_What you should do_
Pull every line with "frames" from the data below and copy it.

_Entries shown_
----------

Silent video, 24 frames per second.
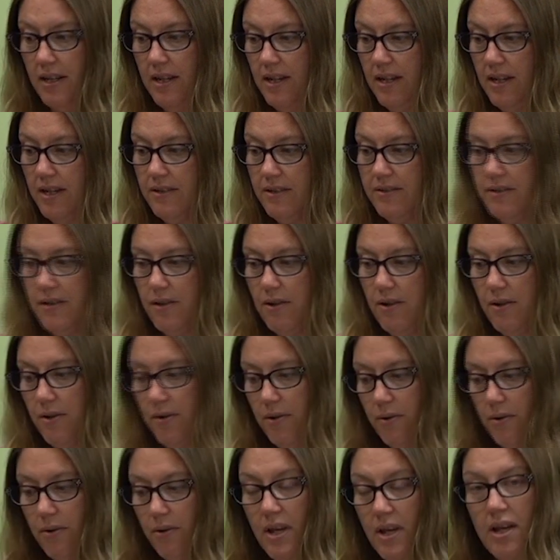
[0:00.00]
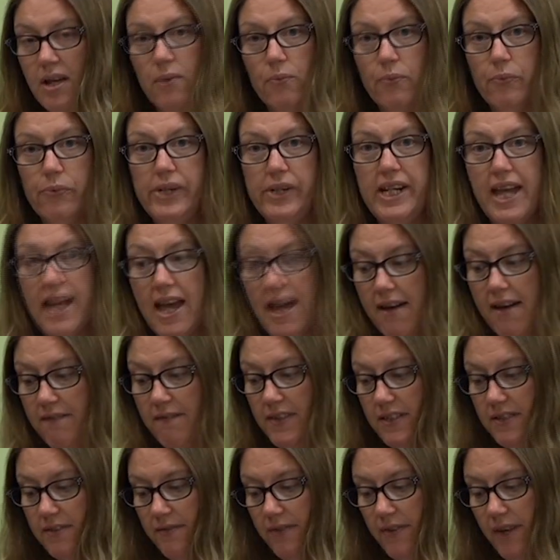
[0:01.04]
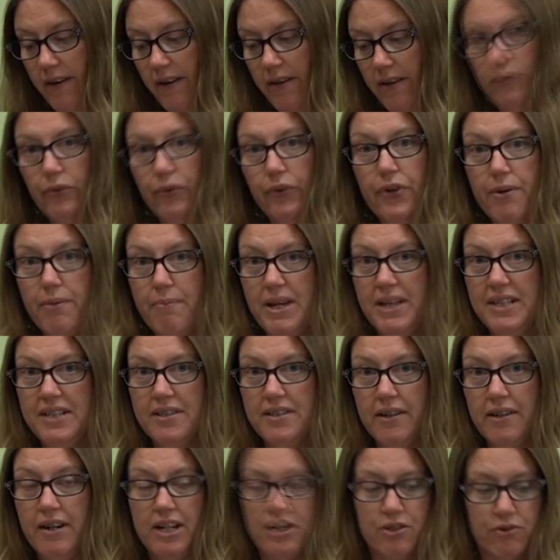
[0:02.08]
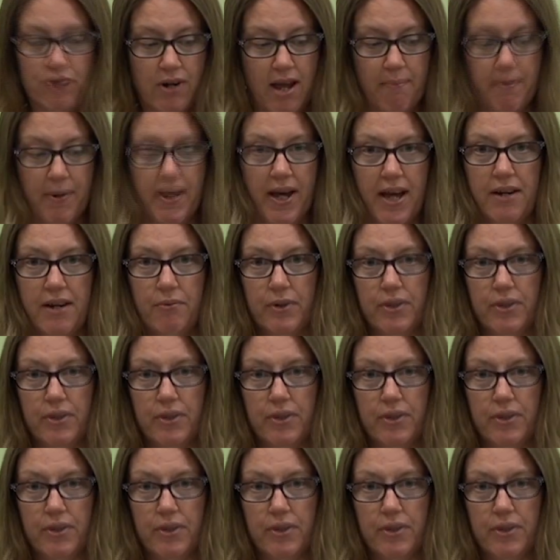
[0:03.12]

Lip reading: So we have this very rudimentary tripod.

----------

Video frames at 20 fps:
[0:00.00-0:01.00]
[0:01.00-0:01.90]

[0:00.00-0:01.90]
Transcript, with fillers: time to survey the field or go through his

----------

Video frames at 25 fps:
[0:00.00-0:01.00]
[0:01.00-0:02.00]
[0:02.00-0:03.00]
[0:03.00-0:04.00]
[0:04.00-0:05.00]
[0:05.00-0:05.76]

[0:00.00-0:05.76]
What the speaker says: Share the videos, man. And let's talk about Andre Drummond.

----------

_Response below_
Silent video, 24 frames per second.
Video frames at 20 fps:
Video frames at 25 fps:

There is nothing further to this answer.